When we say these things, it may perchance seem to some one who is very ignorant of these matters that only those things concerning the gods which are sung in the songs of the poets and acted on the stage are unworthy of the divine majesty, and ridiculous, and too detestable to be celebrated, whilst those sacred things which not stage-players but priests perform are pure and free from all unseemliness. Had this been so, never would any one have thought that these theatrical abominations should be celebrated in their honor, never would the gods themselves have ordered them to be performed to them. But men are in nowise ashamed to perform these things in the theatres, because similar things are carried on in the temples. In short, when the fore-mentioned author attempted to distinguish the civil theology from the fabulous and natural, as a sort of third and distinct kind, he wished it to be understood to be rather tempered by both than separated from either. For he says that those things which the poets write are less than the people ought to follow, whilst what the philosophers say is more than it is expedient for the people to pry into. “Which,” says he, “differ in such a way, that nevertheless not a few things from both of them have been taken to the account of the civil theology; wherefore we will indicate what the civil theology has in common with that of the poet, though it ought to be more closely connected with the theology of philosophers.” Civil theology is therefore not quite disconnected from that of the poets.

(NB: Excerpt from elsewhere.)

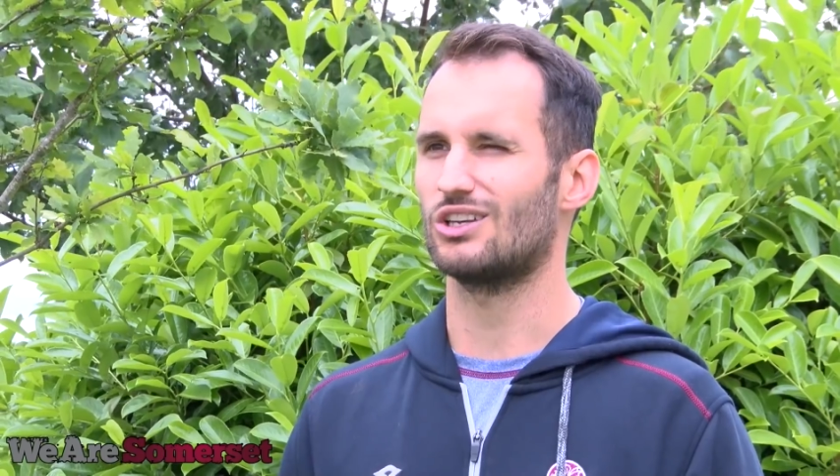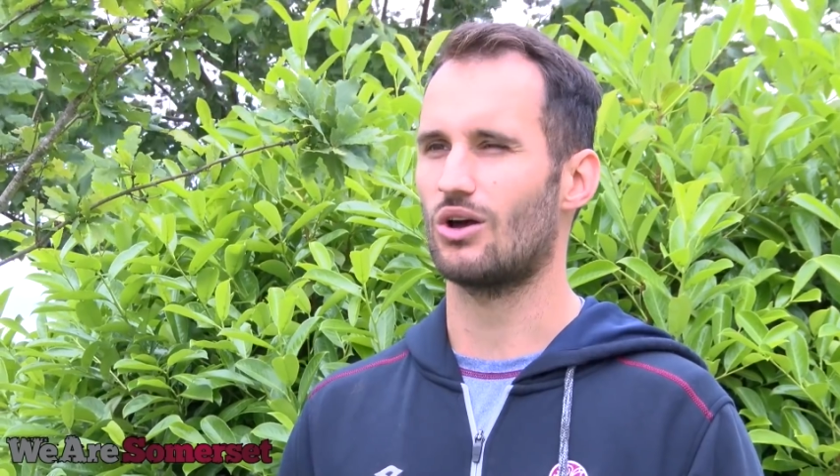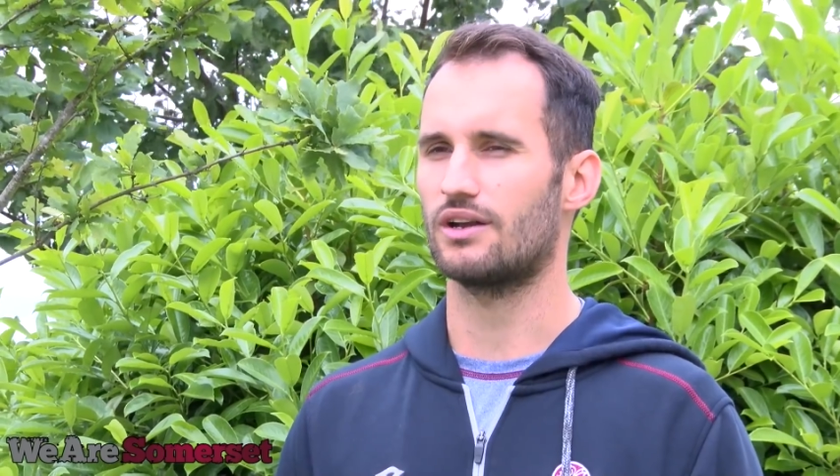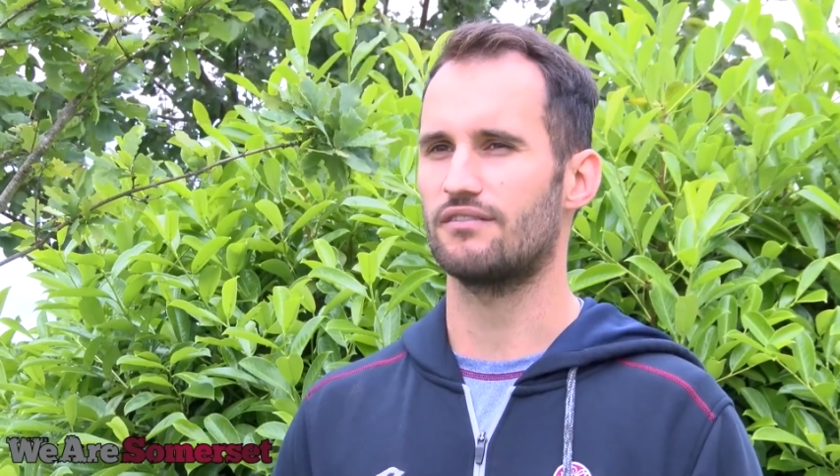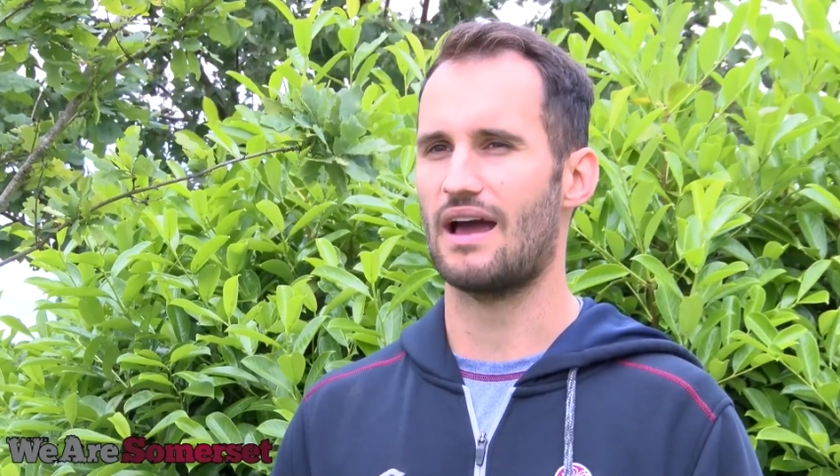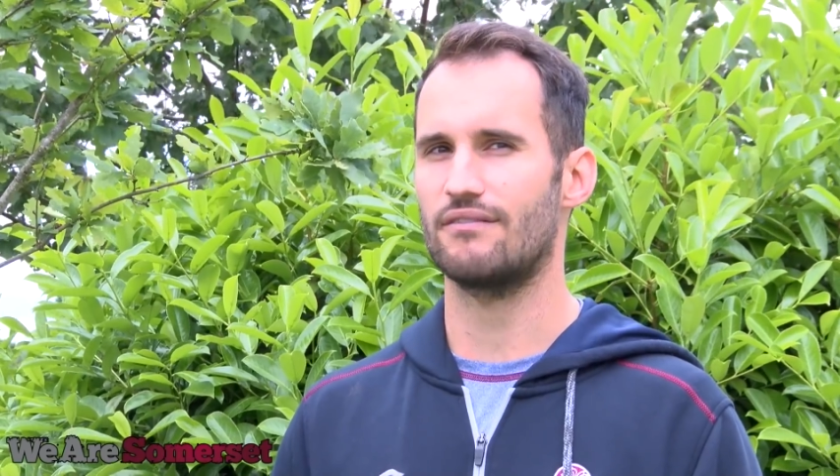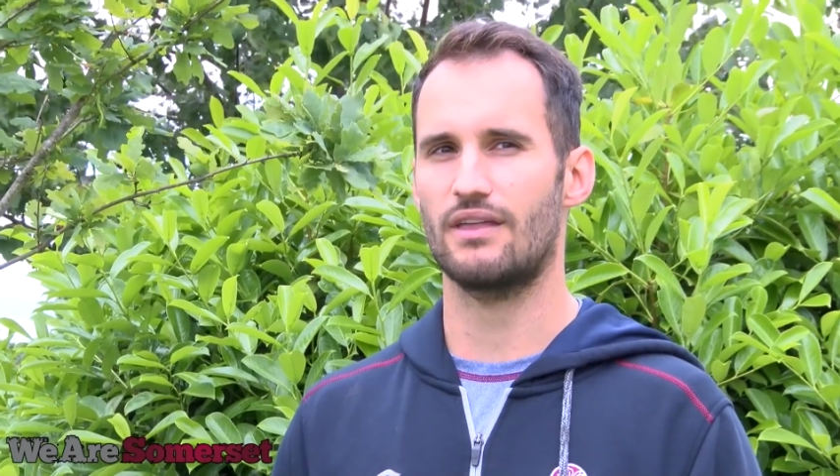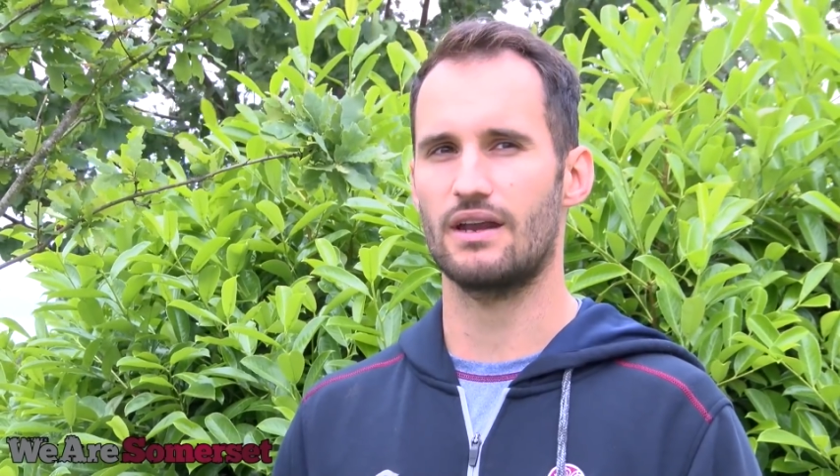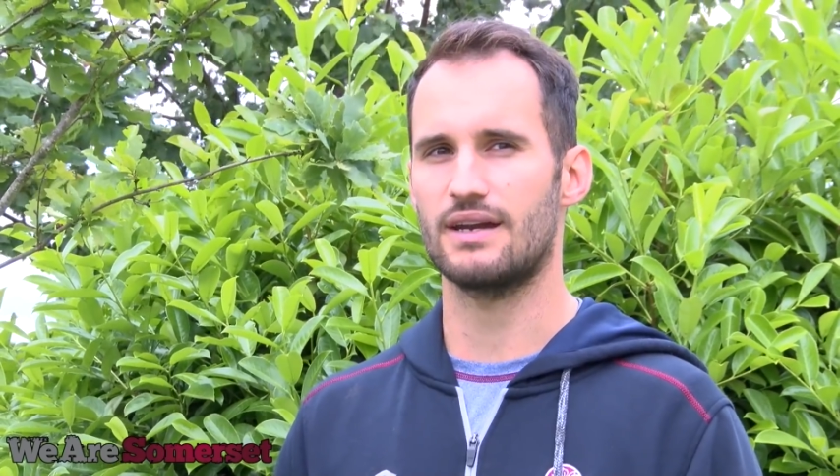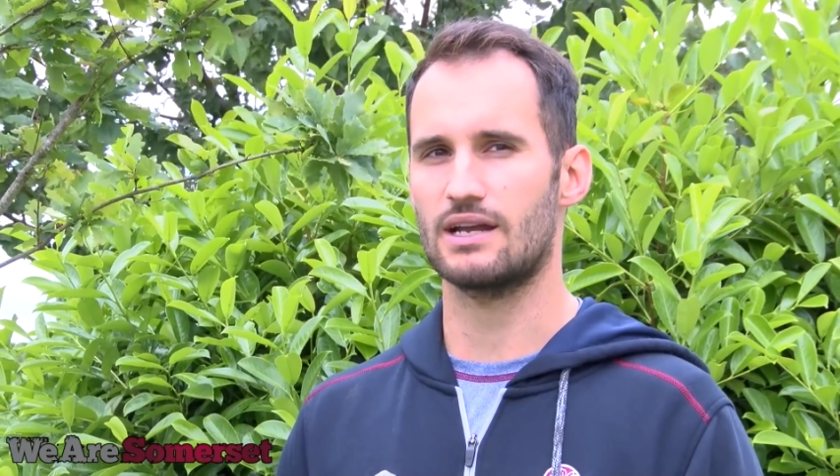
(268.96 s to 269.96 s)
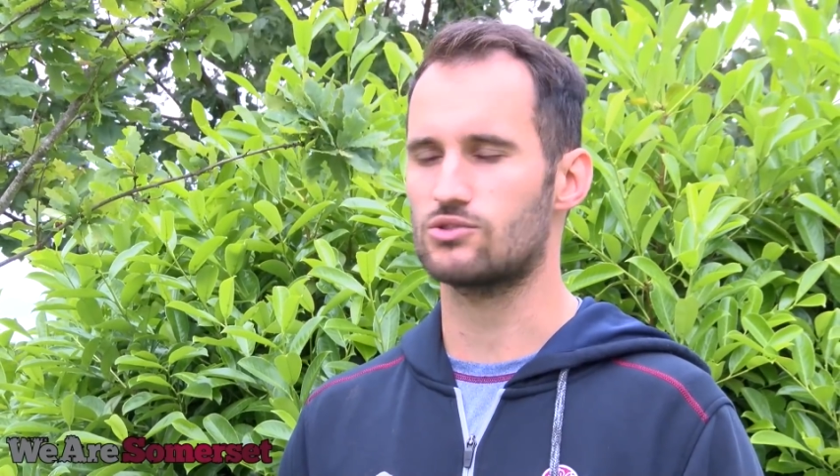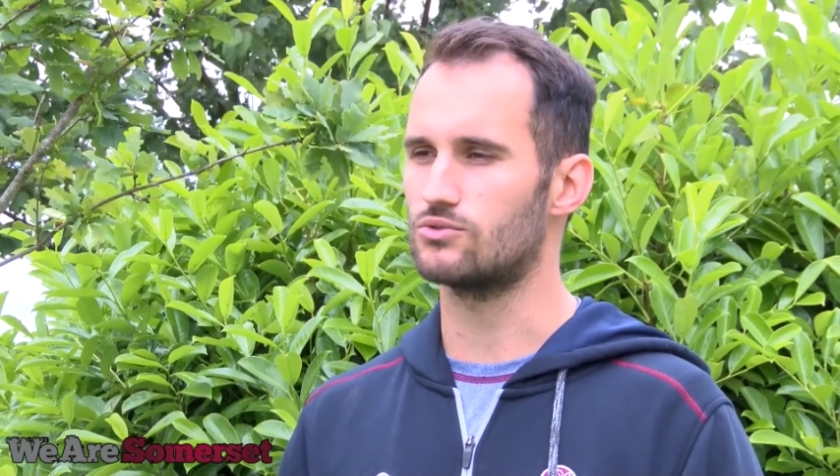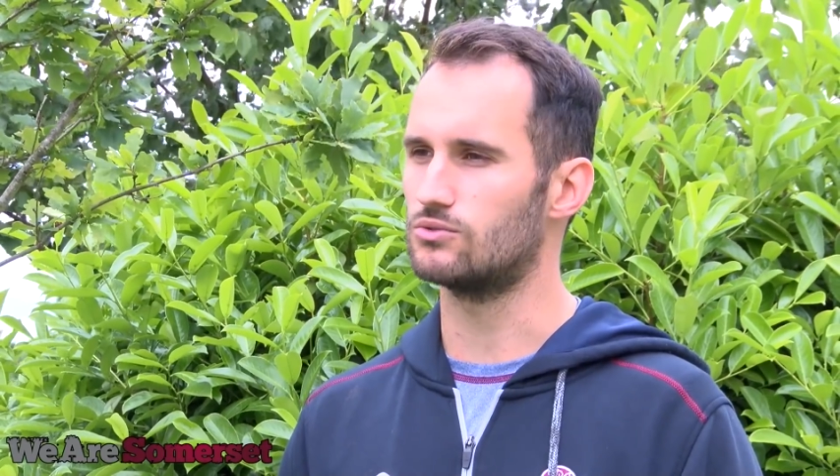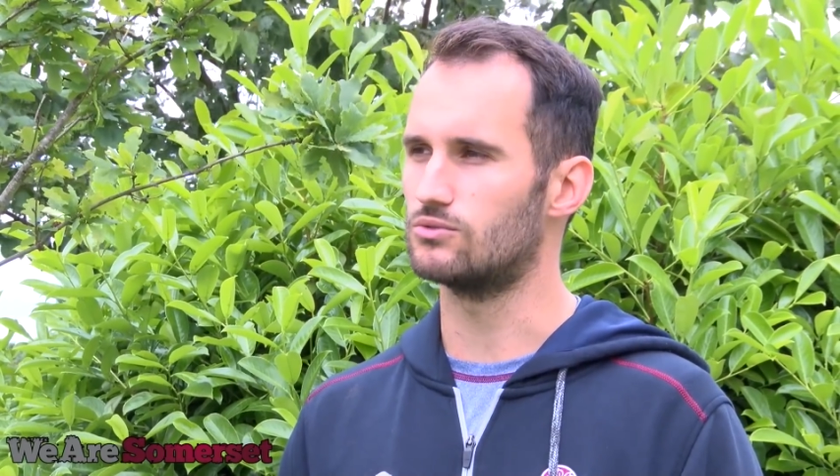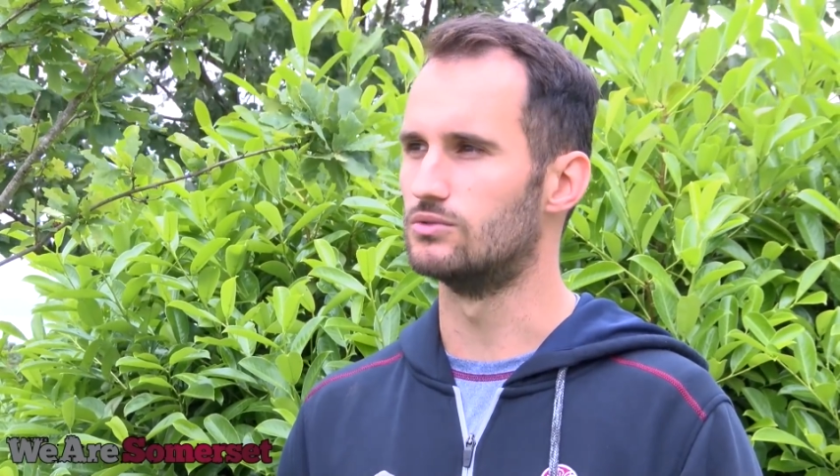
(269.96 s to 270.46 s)
kind of have that
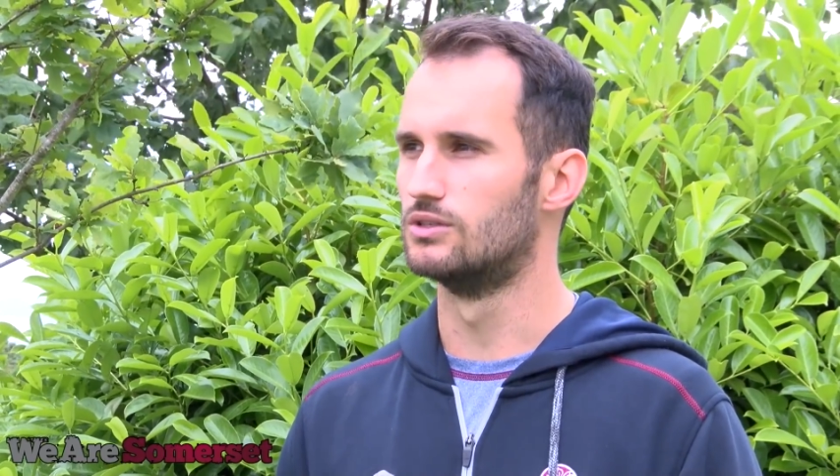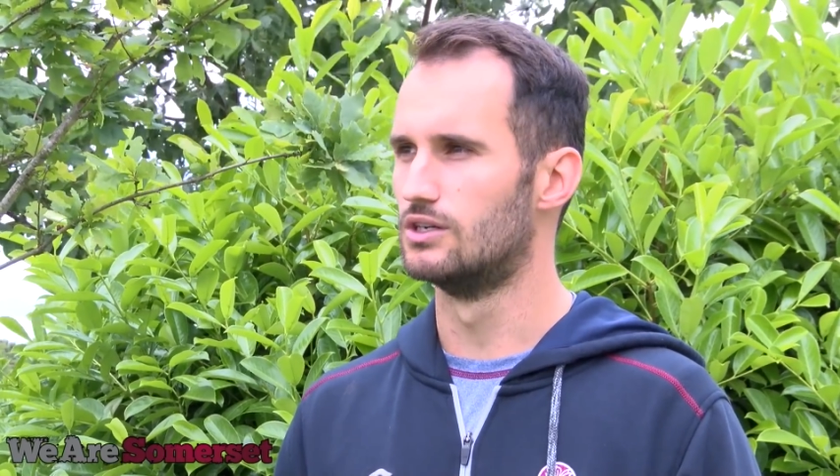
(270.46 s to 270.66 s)
natural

Nevertheless, in another place, concerning the generations of the gods, he says that the people are more inclined toward p. 115 the poets than toward the physical theologists. For in this place he said what ought to be done; in that other place, what was really done. He said that the latter had written for the sake of utility, but the poets for the sake of amusement. And hence the things from the poets writings, which the people ought not to follow, are the crimes of the gods; which, nevertheless, amuse both the people and the gods. For, for amusements sake, he says, the poets write, and not for that of utility; nevertheless they write such things as the gods will desire, and the people perform.